Technical data

122

Chapter 6: Compiling and Debugging Parallel Fortran

FORCE(I,1) = FORCE(I,1) + WEIGHT(I)

FORCE(I,2) = FORCE(I,2) + WEIGHT(I)

FORCE(I,3) = FORCE(I,3) + WEIGHT(I)

C ... AND THE FORCE OF THIS ATOM ACTING ON THE

C NEARBY ATOM

FORCE(J,1) = FORCE(J,1) + WEIGHT(J)

FORCE(J,2) = FORCE(J,2) + WEIGHT(J)

FORCE(J,3) = FORCE(J,3) + WEIGHT(J)

END IF

END DO

RETURN

END

Step 3: Analyze

It is better to parallelize the outer loop, if possible, to enclose the most work.

To do this, analyze the variable usage.

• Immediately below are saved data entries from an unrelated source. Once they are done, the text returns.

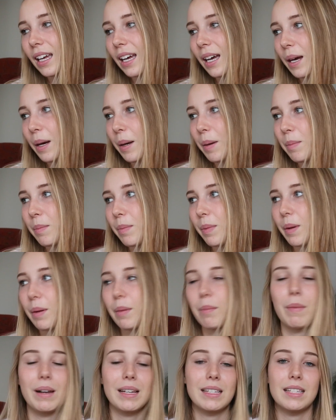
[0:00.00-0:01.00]

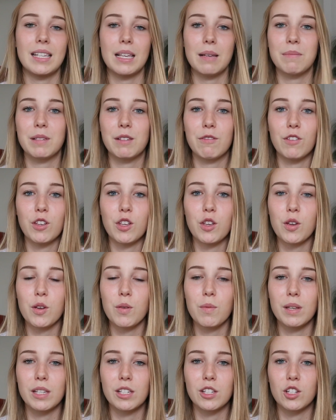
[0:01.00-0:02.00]
But my tips for
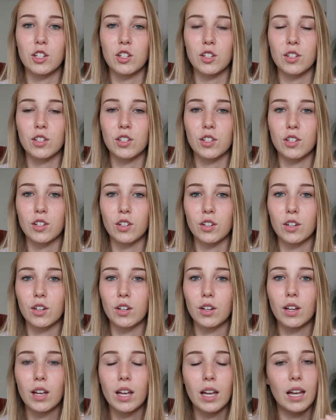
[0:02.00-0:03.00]
you is just
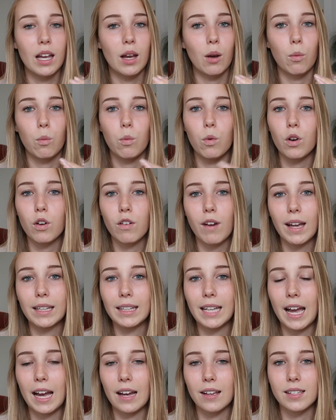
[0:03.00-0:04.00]
to walk around
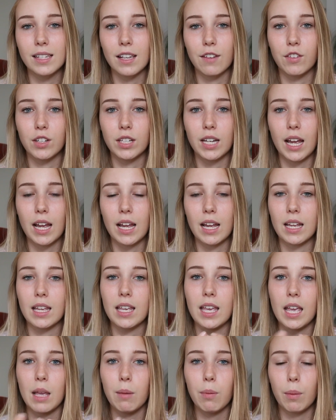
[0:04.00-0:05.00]
the house every day,
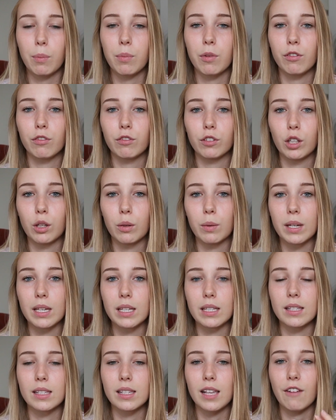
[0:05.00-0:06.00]
keep up your
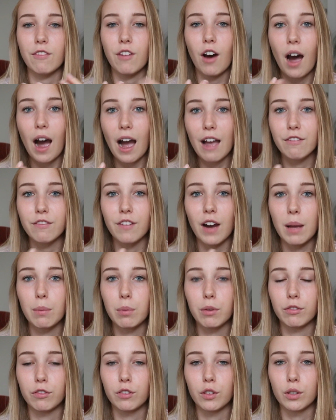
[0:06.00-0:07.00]
fluids, have high
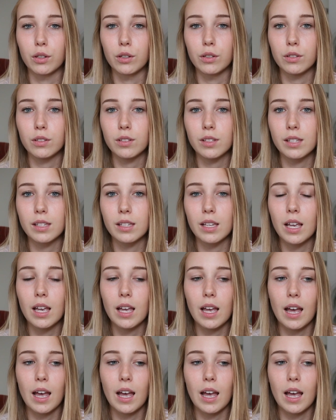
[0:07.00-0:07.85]
fiber foods.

The simplest and best way is to use

the Silicon Graphics POWER Fortran Accelerator™ (PFA). If you do not

have access to this tool, you must examine each variable by hand.

Data dependence occurs when the same location is written to and read.

Therefore, any variables not modiﬁed inside the loop can be dismissed.

Because they are read only, they can be made SHARE variables and do not

prevent parallelization. In the example, NUM_ATOMS, ATOMS,

THRESHOLD_SQ, and WEIGHT are only read, so they can be declared

SHARE.

Next, I and J can be LOCAL variables. Perhaps not so easily seen is that

DIST_SQ can also be a LOCAL variable. Even though it is an array, the

values stored in it do not carry from one iteration to the next; it is simply a

vector of temporaries.

The variable FORCE is the crux of the problem. The iterations of FORCE(I,*)

are all right. Because each iteration of the outer loop gets a different value of

I, each iteration uses a different FORCE(I,*). If this was the only use of

FORCE, we could make FORCE a SHARE variable. However, FORCE(J,*)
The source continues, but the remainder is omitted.